During World War I, Bronson was a member of the American Committee for Devastated France and traveled throughout France. She presented about the organization's work to the Iowa Bankers Association convention in 1919.

== Anti-suffragist activity ==
Bronson served as General Secretary for the National Association Opposed to Woman Suffrage (NAOWS), the United States' leading anti-suffrage organization based in New York City. She edited their weekly periodical, the Woman Patriot, that distributed anti-suffrage opinion across the country. In December 1913, Bronson addressed the U.S. House of Representatives Committee on Woman Suffrage representing the "anti" perspective, alongside speeches given by prominent suffragists Anna Howard Shaw, Helen H. Gardener, Carrie Chapman Catt, and Ida H. Harper.

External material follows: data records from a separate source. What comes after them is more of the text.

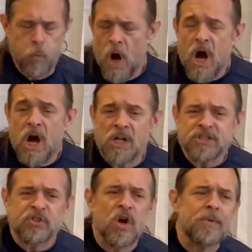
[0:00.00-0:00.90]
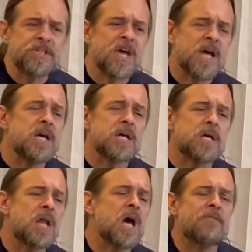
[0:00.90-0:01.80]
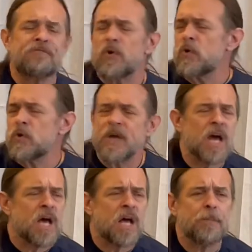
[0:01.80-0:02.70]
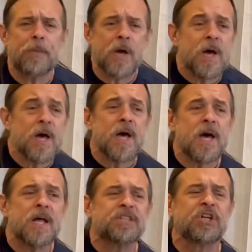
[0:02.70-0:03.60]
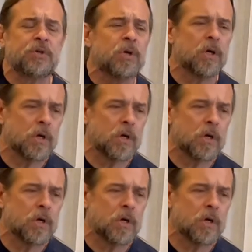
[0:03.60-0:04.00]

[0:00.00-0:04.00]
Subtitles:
Walls crumbled down, I forgot about you.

A skilled orator and organizer, Bronson was active in speaking tours and debates in New York and other states throughout the U.S., together with Josephine Jewell Dodge, the president of NAOWS. Her campaigning took her across the country including California, Nevada, South Dakota, Iowa, Minnesota, South Carolina, Massachusetts, Washington D.C., and Virginia. She also organized training classes to teach others how to dissect pro-suffrage arguments. With her background as a wage-earning woman - in contrast to many prominent anti-suffragists of the period, who came from wealthy families - Bronson was able to promote her connection with the working class in her public speaking and writing. Her events were often well-attended, though sometimes attracted significant attention and criticism from her pro-suffrage opponents. During a visit to Nevada in 1914, Bronson was escorted from the theatre where she had been speaking and, according to local news reports, "agitators" set the building on fire.

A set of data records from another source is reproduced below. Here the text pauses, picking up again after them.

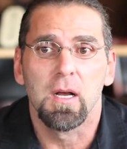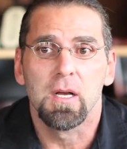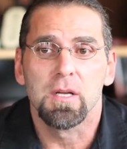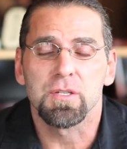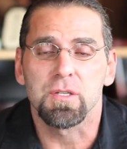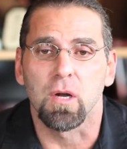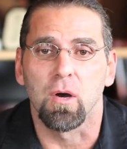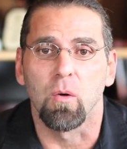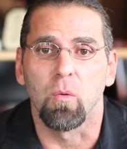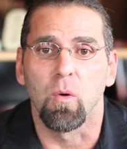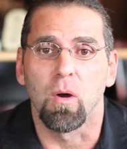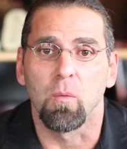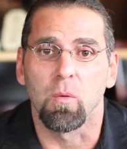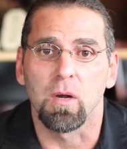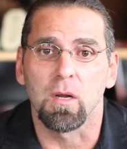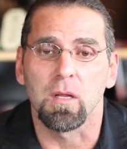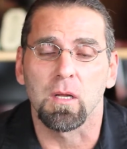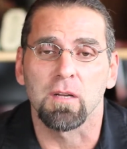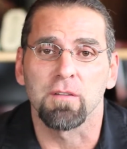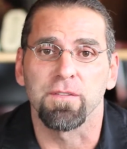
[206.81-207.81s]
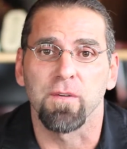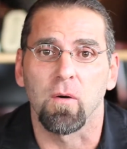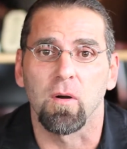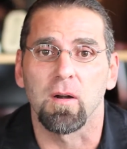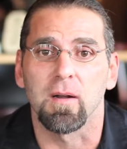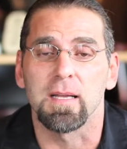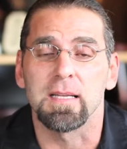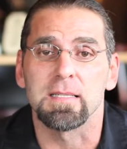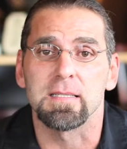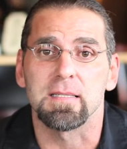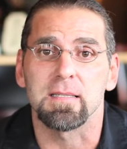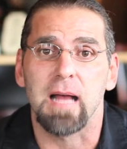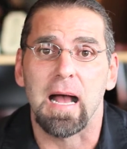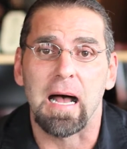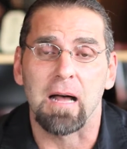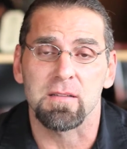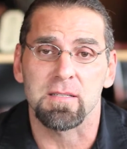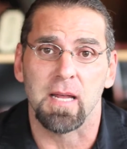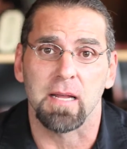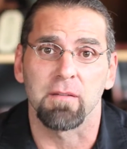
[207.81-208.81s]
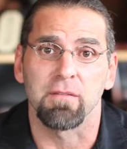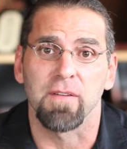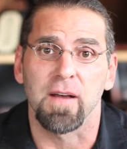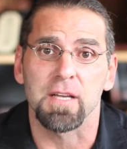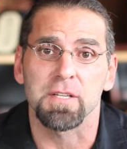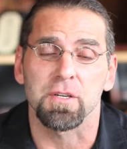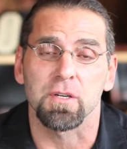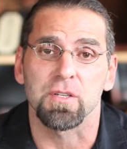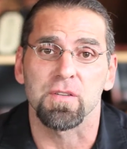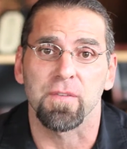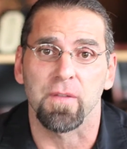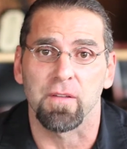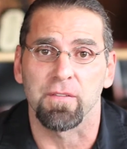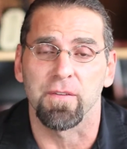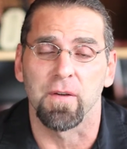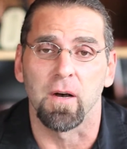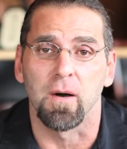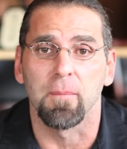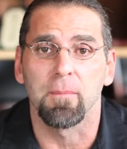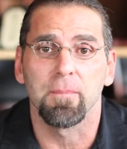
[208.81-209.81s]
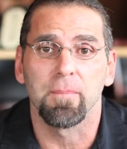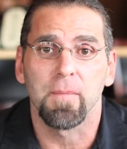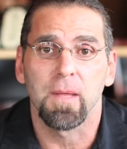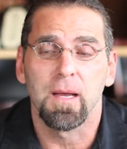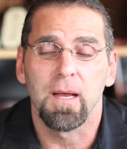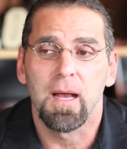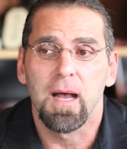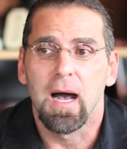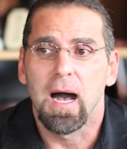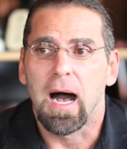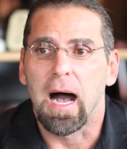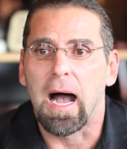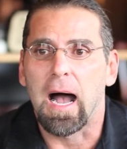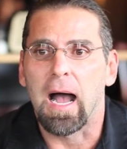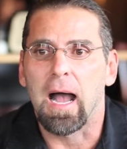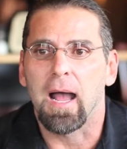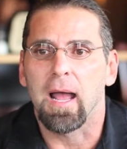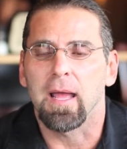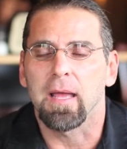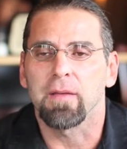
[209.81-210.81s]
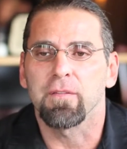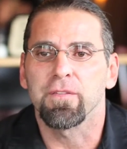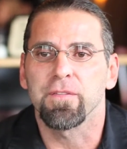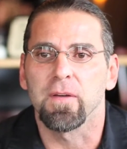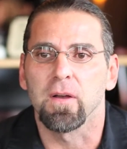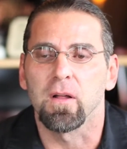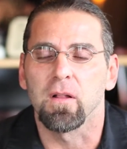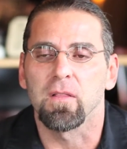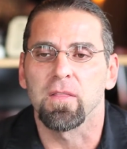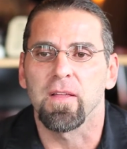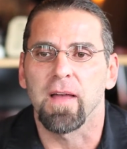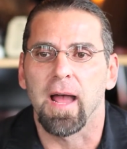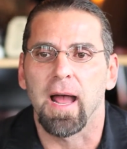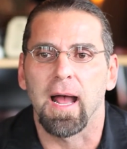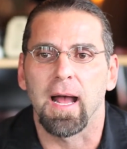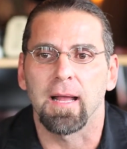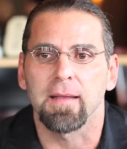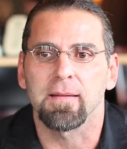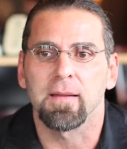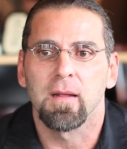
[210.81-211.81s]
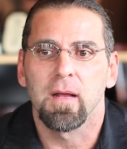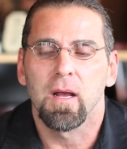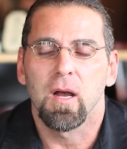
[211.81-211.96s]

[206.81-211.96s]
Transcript: So what we're looking for is outside investors for the film. I feel that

In her speeches and reports, Bronson maintained that granting the vote to women would not have a positive impact on improving women's social and economic circumstances. A frequently-referenced line of argument held that opening up the vote to all women would dilute the influence of educated and reform-minded women who were better positioned to affect the political change she desired. Before an audience of 150 women in Cambridge, Massachusetts, Bronson was reported to have said: "In attaining the ballot, we believe that the best women would throw away the advantage which is now in their hands. In shaping public opinion, the intelligent and good woman now counts immeasurably, while the ignorant and vicious woman counts scarely at nil. But at the ballot box, both would be equal."

Bronson, together with Massachusetts anti-suffragist Alice George, created a recording of the song "The Anti-Suffrage Rose" featured at the New York State Fair.